Step 3: Workflow Automation 

Once Google Gemini has analyzed the email and returned a structured response containing the intent, priority, summary, and confidence score, the information is passed to a workflow orchestration platform such as Microsoft Power Automate. 

The workflow engine acts as the decision-making layer between the AI model and enterprise applications. It evaluates predefined business rules and determines the next action based on the AI output. 

For example, Gemini may return the following response: 

{ 
"intent": "Support Request", 
"priority": "High", 
"summary": "Customer unable to login due to authentication error", 
"confidence": 0.97 
} 

The workflow engine evaluates business rules such as: 

IF Intent = Support Request AND Confidence > 90% 
THEN Create ServiceNow Incident 

IF Intent = Status Inquiry 
THEN Retrieve Ticket Status 

IF Intent = Change Request 
THEN Trigger Approval Workflow 

Step 4: Create ServiceNow ticket 

After the workflow engine determines that a support ticket must be created, it invokes the ServiceNow REST API. The workflow automatically maps the information extracted by Gemini into the fields required by ServiceNow. 

For example: 

</> Gemini Output 

{ 
"intent": "Support Request", 
"priority": "High", 
"summary": "Customer unable to login due to authentication error", 
"sender": "john@company.com" 
} 

 

The workflow then sends a REST API request to ServiceNow: 

</> JSON 

{ 

  "short_description": "Authentication Error", 

  "description": "User unable to access employee portal", 

  "caller": "john@company.com", 

  "priority": "Medium" 

} 

ServiceNow responds: 

</> JSON 

{ 

"ticket_number": "INC0012345" 
} 

Step 5: Automatic Email Response 

Once ServiceNow returns the incident number, the workflow engine triggers an email service such as Microsoft Outlook Connector or Gmail API to send an acknowledgment email to the customer. 

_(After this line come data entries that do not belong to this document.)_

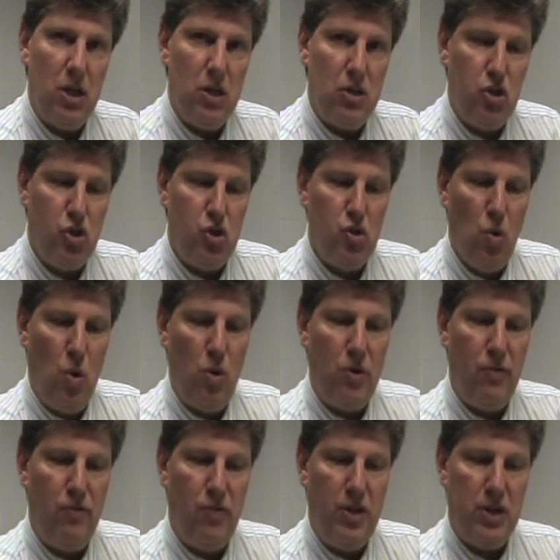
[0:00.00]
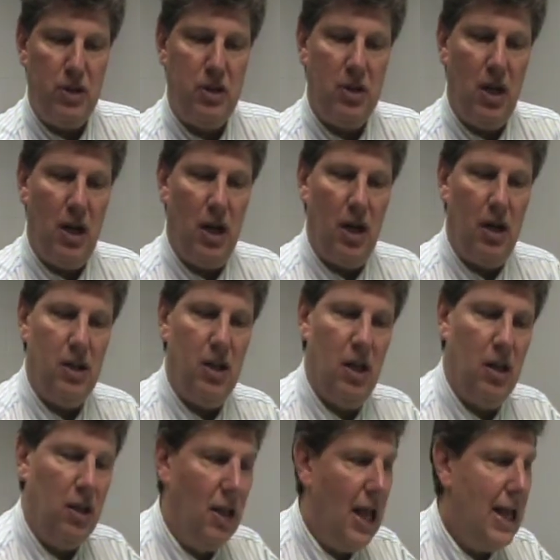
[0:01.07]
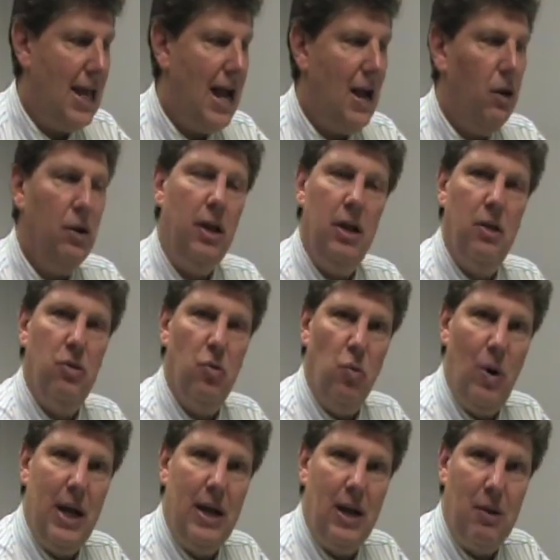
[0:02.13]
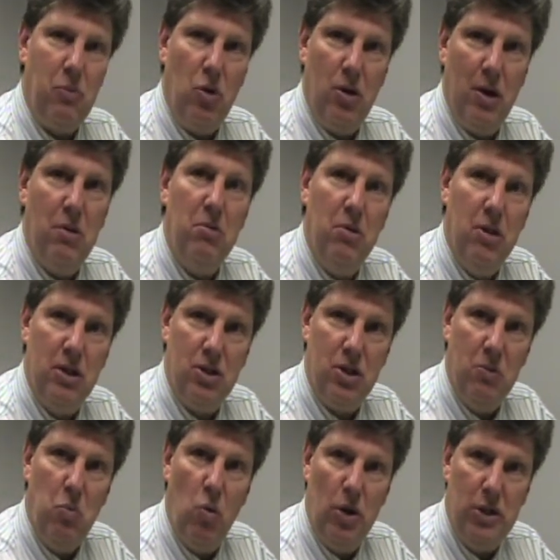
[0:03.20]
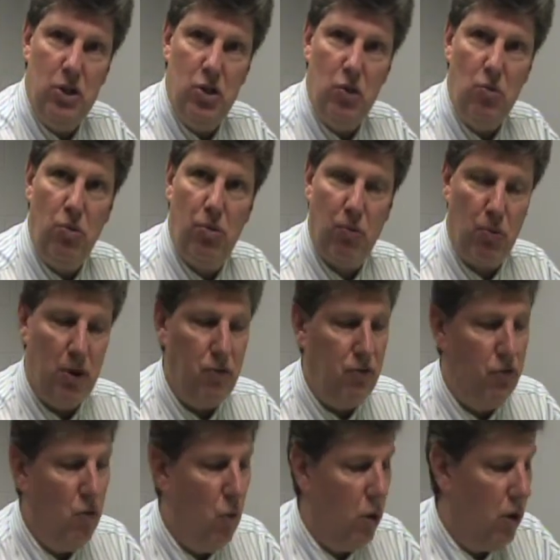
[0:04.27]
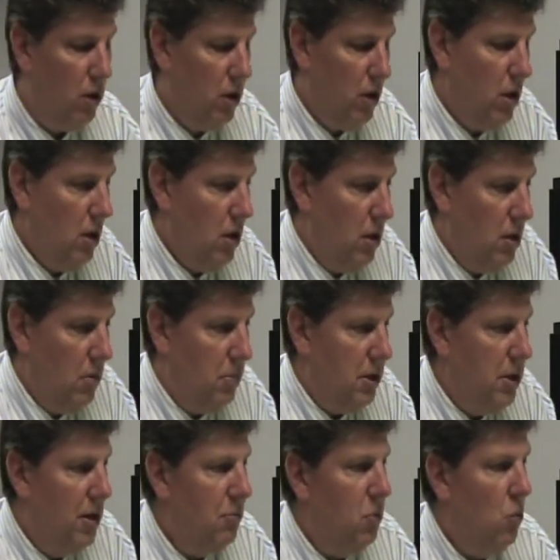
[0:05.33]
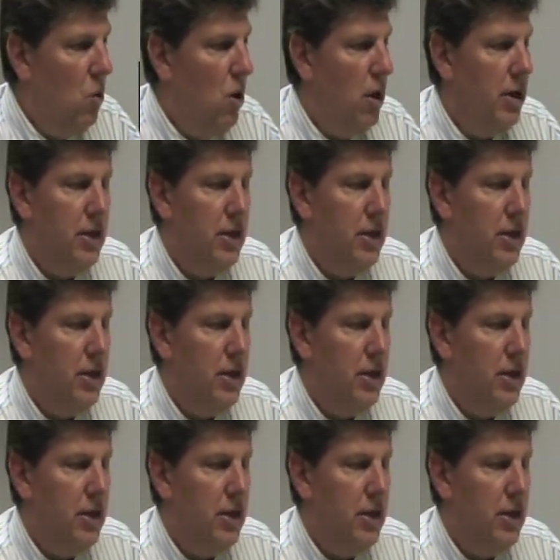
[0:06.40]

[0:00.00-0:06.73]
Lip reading: sort of this layout the way I'm going to list them 1, 2, 3, 4. But number 1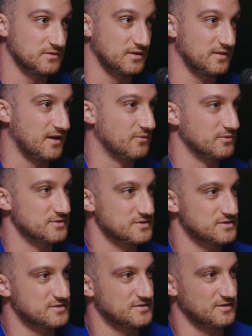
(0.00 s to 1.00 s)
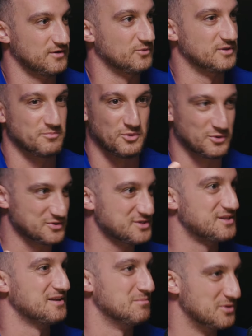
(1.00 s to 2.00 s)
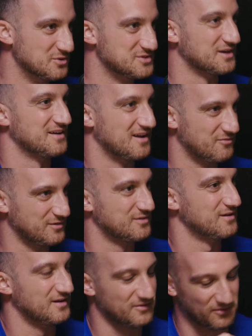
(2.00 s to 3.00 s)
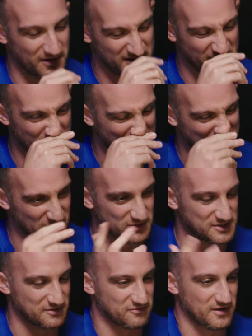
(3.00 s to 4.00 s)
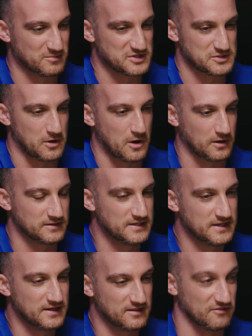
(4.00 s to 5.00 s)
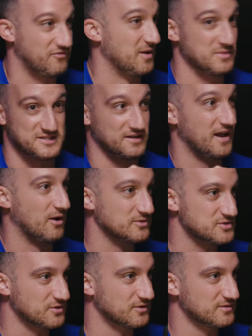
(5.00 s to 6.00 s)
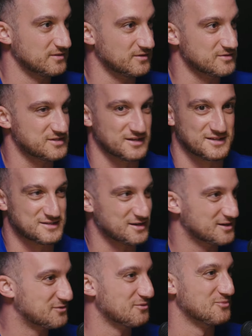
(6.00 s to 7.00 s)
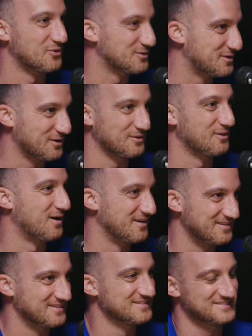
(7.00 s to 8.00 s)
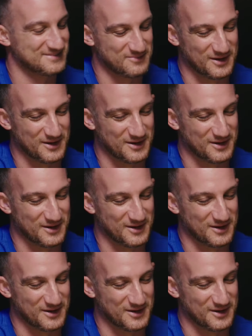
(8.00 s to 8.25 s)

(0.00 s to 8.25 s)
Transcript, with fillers: And that was, you know, with the Bulls theme music and mm-hmm. everything, mm-hmm. right? Everybody knows the famous song, the famous announcer, you know, six six from North Carolina, yeah.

The workflow dynamically inserts the generated incident number into the email template. 

Subject: Ticket Created – INC0012345 

Hello John, 

Thank you for contacting support. 

Your request has been logged successfully. 

Ticket Number: INC0012345 

Our support team will review the issue and get back to you shortly. 

Regards, 

Support Team 

Advantages of Generative AI: 

  1. Efficiency 
  1. Scalability 
  1. Consistency 
  1. Innovation Enablement 

Conclusion:

Generative AI is rapidly transforming how organizations operate by enabling intelligent automation of everyday workflows. 

By leveraging Generative AI effectively, organizations can improve efficiency, reduce manual effort, enhance decision-making, and empower employees. 

However, it is equally important to use AI responsibly, ensuring data privacy, accuracy, and human oversight. 

As businesses continue to evolve, Generative AI will play a crucial role in building smarter, more agile, and more efficient workflows. Organizations that embrace this technology early will be better positioned to drive innovation and maintain a competitive advantage.